Additionally, two advisory notices were added to the refusal the first on concerns over dust and secondly over concerns of contamination of Hertford’s water supply. These could not be given as grounds for refusal as doing so would have involved further meetings which the timescale would not permit, given that the public inquiry is opening on the 1st May.

The committee also expressed surprise and some annoyance that the applicant did not attend the meeting for a second time.

Stop Bengeo Quarry are delighted that we will now be working with Hertfordshire County Council to stop a quarry that is both damaging to the local environment, to the Green Belt and to the health of local residents.

Families Spell Out NO to Quarry Plans

School children, parents and teachers gathered on Bengeo Primary School’s playing field on Tuesday to show their opposition to a planned nearby gravel pit.
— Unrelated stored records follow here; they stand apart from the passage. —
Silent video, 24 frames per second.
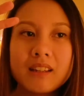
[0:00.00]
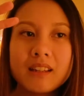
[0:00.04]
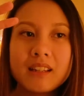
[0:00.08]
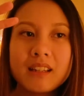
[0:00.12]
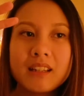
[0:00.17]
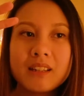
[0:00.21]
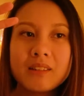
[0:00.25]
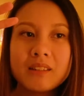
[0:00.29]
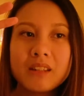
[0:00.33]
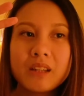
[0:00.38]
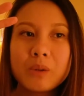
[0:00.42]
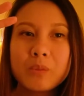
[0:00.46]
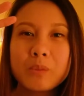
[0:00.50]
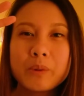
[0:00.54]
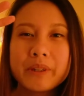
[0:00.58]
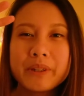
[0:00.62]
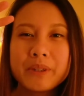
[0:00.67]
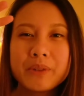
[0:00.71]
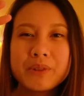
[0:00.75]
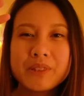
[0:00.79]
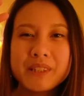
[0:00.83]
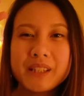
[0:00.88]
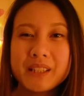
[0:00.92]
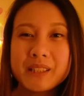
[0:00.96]
in like
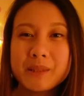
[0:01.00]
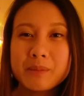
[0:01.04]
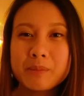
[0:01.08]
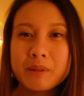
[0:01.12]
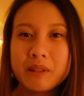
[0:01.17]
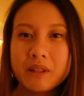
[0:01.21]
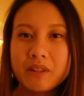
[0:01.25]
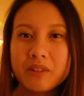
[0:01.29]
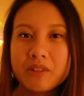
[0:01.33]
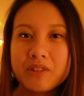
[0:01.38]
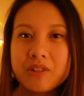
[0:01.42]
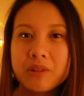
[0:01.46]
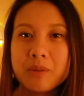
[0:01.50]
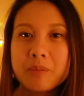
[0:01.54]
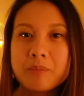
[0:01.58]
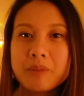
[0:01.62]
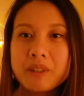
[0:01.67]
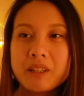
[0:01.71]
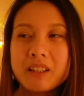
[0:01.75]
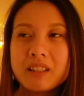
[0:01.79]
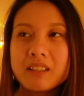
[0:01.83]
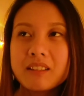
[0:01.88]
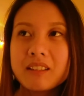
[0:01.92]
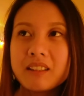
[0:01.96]
Windows X P or
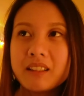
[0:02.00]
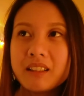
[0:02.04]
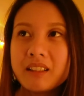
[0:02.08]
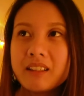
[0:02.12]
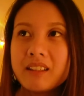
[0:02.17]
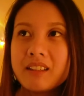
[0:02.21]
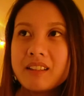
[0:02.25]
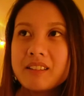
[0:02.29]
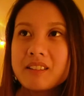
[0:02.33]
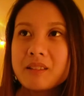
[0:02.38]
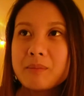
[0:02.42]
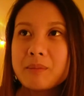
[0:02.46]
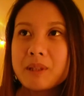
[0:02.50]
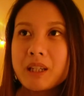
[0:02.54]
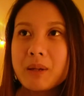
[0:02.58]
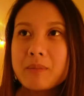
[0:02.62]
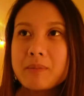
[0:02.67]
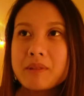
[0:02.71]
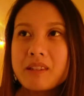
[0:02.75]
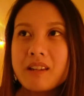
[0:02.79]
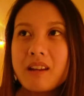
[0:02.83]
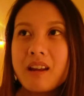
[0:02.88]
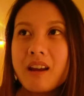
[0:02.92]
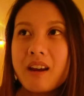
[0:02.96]
something.
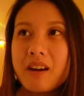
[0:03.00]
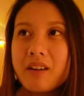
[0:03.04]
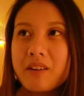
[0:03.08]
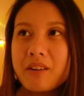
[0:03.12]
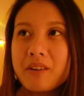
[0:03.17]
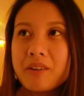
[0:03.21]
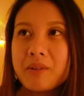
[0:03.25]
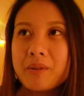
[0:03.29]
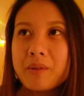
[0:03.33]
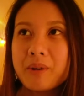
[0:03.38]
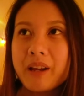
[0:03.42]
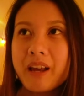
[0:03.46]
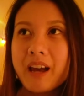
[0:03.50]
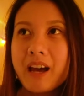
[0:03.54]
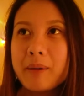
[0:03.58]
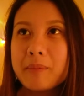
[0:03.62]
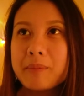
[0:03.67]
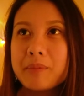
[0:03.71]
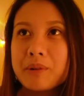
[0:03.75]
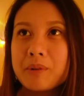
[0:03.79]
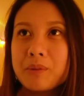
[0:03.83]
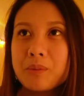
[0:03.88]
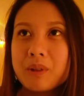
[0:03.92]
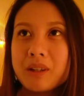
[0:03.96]
Sometimes an error would
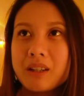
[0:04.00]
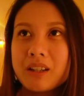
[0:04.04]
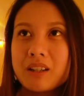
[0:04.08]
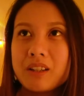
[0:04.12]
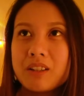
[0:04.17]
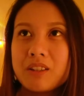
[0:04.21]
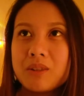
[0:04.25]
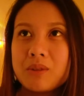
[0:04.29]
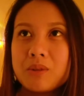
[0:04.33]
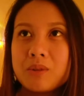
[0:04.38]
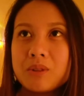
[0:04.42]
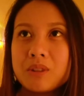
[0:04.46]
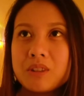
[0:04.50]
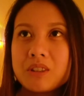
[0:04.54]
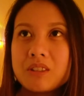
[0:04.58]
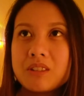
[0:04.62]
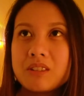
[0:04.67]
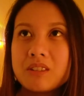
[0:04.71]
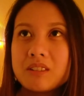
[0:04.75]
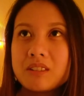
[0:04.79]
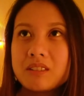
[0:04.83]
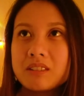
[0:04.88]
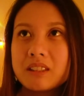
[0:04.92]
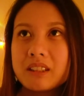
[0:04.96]
happen where you would
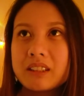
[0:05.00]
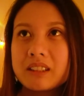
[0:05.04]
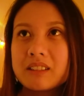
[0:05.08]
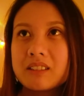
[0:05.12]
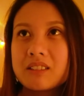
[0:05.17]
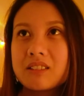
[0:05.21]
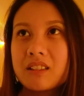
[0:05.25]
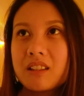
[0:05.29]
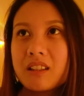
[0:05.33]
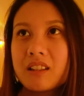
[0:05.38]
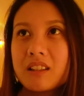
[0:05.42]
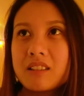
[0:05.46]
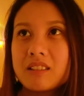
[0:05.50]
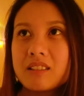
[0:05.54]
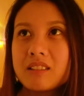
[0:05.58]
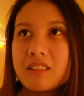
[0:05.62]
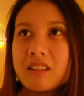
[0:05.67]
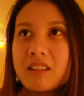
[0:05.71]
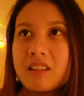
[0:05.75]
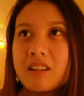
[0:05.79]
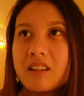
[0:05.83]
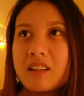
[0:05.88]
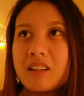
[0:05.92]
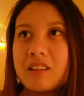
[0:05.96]
like start
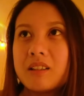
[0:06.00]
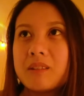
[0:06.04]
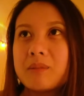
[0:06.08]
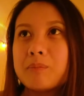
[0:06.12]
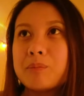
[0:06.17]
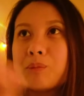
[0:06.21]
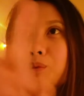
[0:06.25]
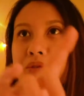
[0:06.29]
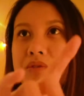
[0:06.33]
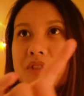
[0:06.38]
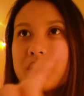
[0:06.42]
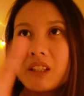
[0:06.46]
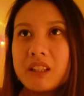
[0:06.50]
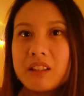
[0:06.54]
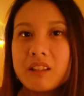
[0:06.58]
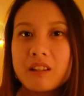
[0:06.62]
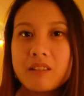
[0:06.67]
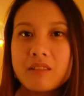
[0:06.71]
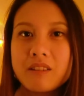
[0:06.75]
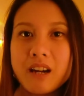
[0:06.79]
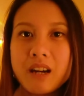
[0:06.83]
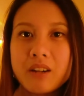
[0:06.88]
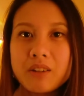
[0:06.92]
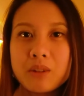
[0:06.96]
uh, moving
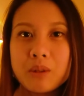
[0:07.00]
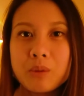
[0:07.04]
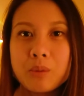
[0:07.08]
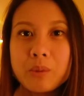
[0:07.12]
around aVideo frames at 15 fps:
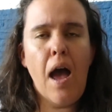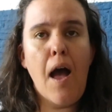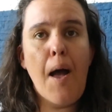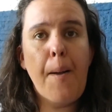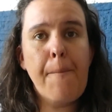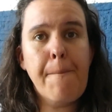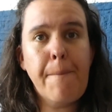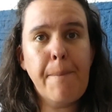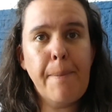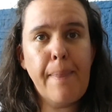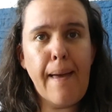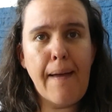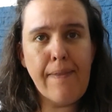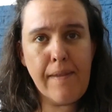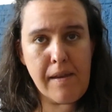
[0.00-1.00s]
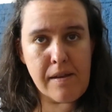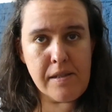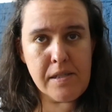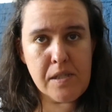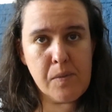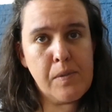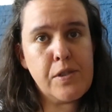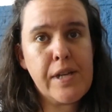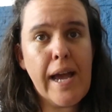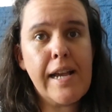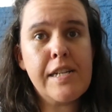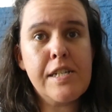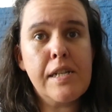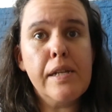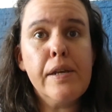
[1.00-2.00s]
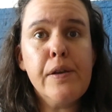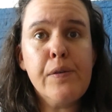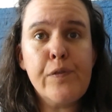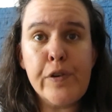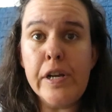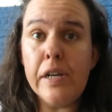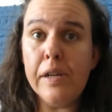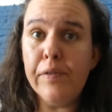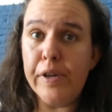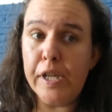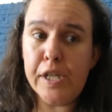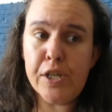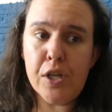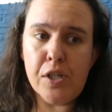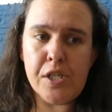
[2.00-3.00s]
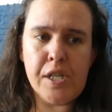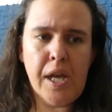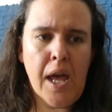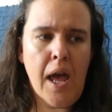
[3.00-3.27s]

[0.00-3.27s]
and this was actually really good,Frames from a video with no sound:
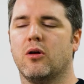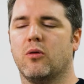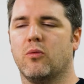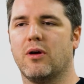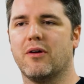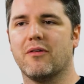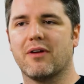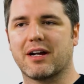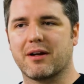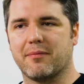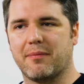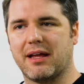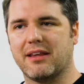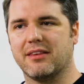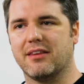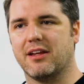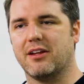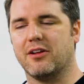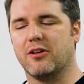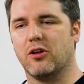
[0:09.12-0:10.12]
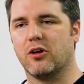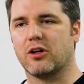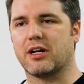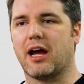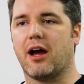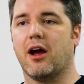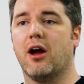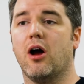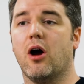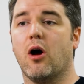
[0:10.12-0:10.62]
We recommend that you look
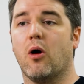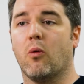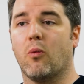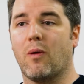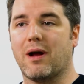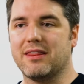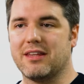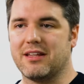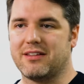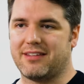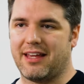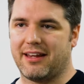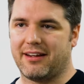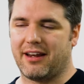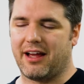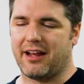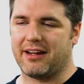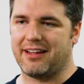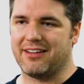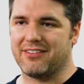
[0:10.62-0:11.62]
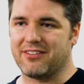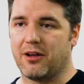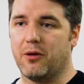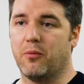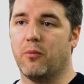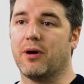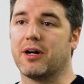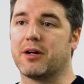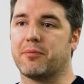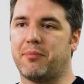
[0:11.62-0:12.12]
at when the deadline is
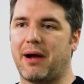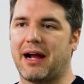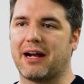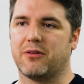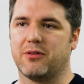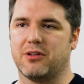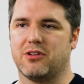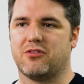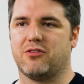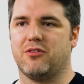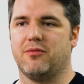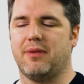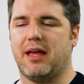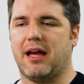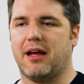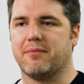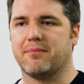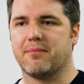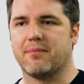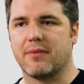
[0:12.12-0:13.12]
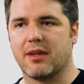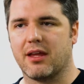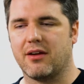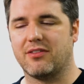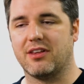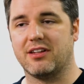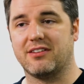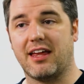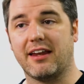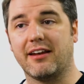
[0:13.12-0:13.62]
and work backwards from that. If
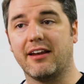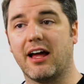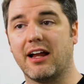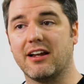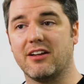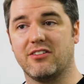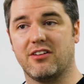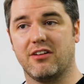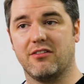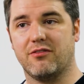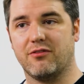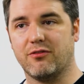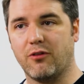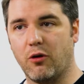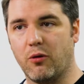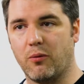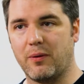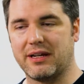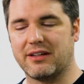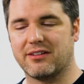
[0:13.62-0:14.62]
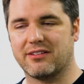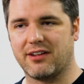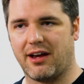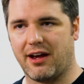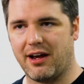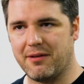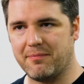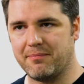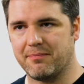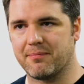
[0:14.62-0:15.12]
the deadline is in 4 weeks'
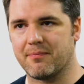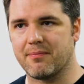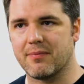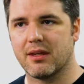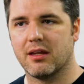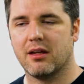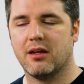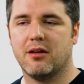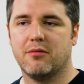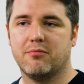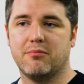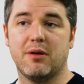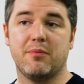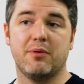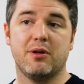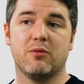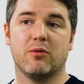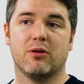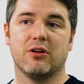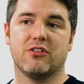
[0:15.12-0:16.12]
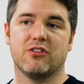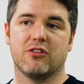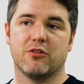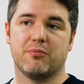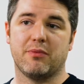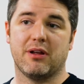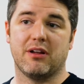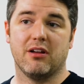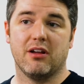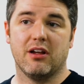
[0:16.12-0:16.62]
time, maybe you want to
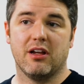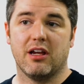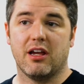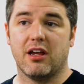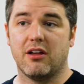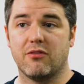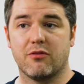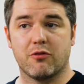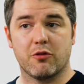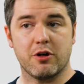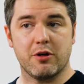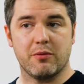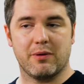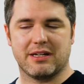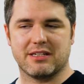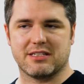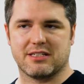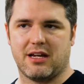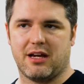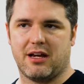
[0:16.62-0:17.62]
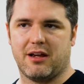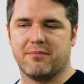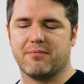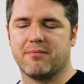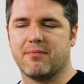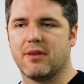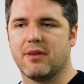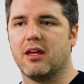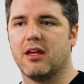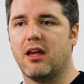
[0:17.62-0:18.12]
submit in 3 weeks' time.
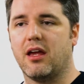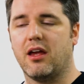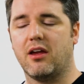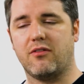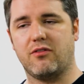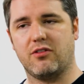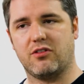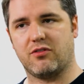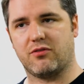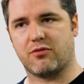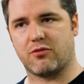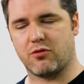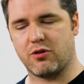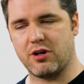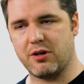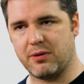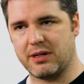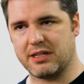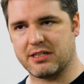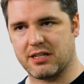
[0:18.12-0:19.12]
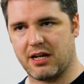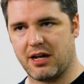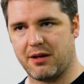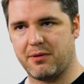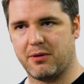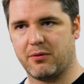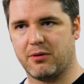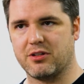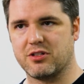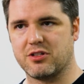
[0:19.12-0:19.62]
If it's 3 weeks' time
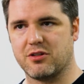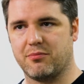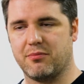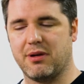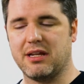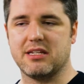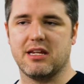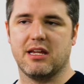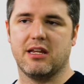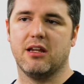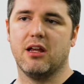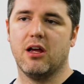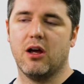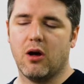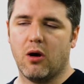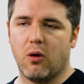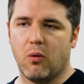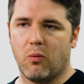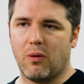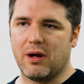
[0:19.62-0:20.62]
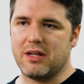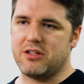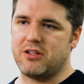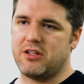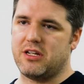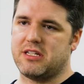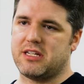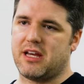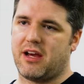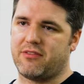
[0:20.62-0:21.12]
you want to submit in, when do you
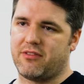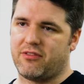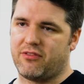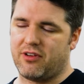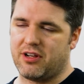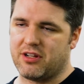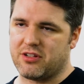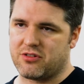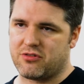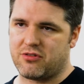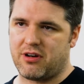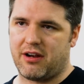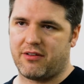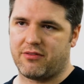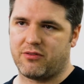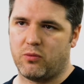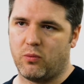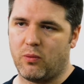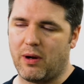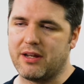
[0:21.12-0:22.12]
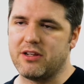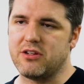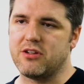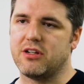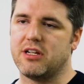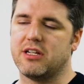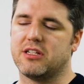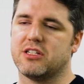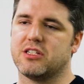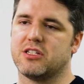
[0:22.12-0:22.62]
need to have a first draft? When do you
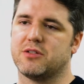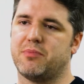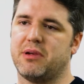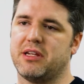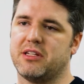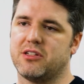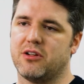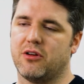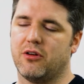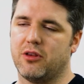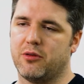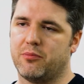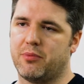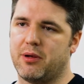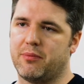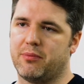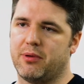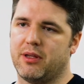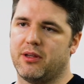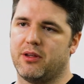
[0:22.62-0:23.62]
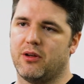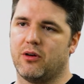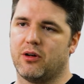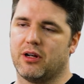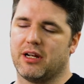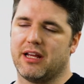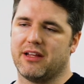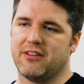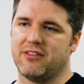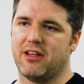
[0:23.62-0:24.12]
need to speak to other people in the
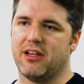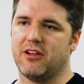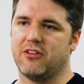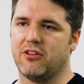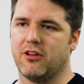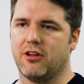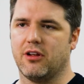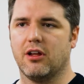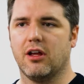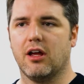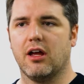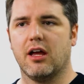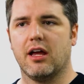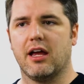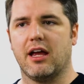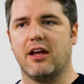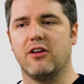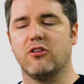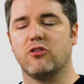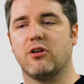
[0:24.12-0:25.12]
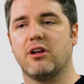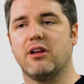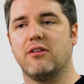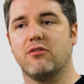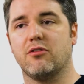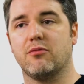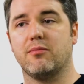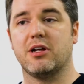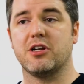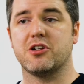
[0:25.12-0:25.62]
organization? Is there any
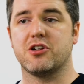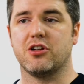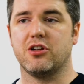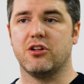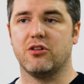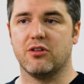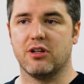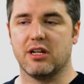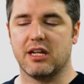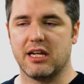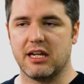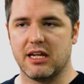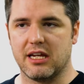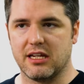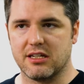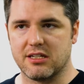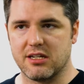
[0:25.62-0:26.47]
information you need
A drone camera flew overhead and filmed the protestors holding up posters that spelled out a huge NO. They wanted to highlight just how close the proposed quarry would be to their school.

School governor Libby Mountford said it was “disappointing” that, after last year’s unanimous rejection of the application by Hertfordshire County Council’s Development Control Committee, Bengeo residents were having to renew their campaign against the pit.

“We shouldn’t have to do this all over again. The idea of excavating 1.25 million tonnes of sand and gravel – which we do not need – from a beautiful field so close to a primary school of 500 children and to so many people’s homes, is preposterous,” she commented.

Campaigners believe that the dangers of silica dust in the air and the extra heavy lorries on the B158, plus the potential threat to the purity of Hertford’s water supply, make for an overwhelming case for rejection.

They hope to fill the Council Chamber at County Hall this coming Thursday 26th April, when councillors will discuss and vote on the new application. Coaches will leave The Avenue shops at 9.00am (priority for senior members of the community) and at 9.15am from Bengeo School (priority for children).

An appeal against last year’s rejection of the application of a plan to excavate 1.75 million tonnes from the same field starts at County Hall on Tuesday May 1st at 10.00am.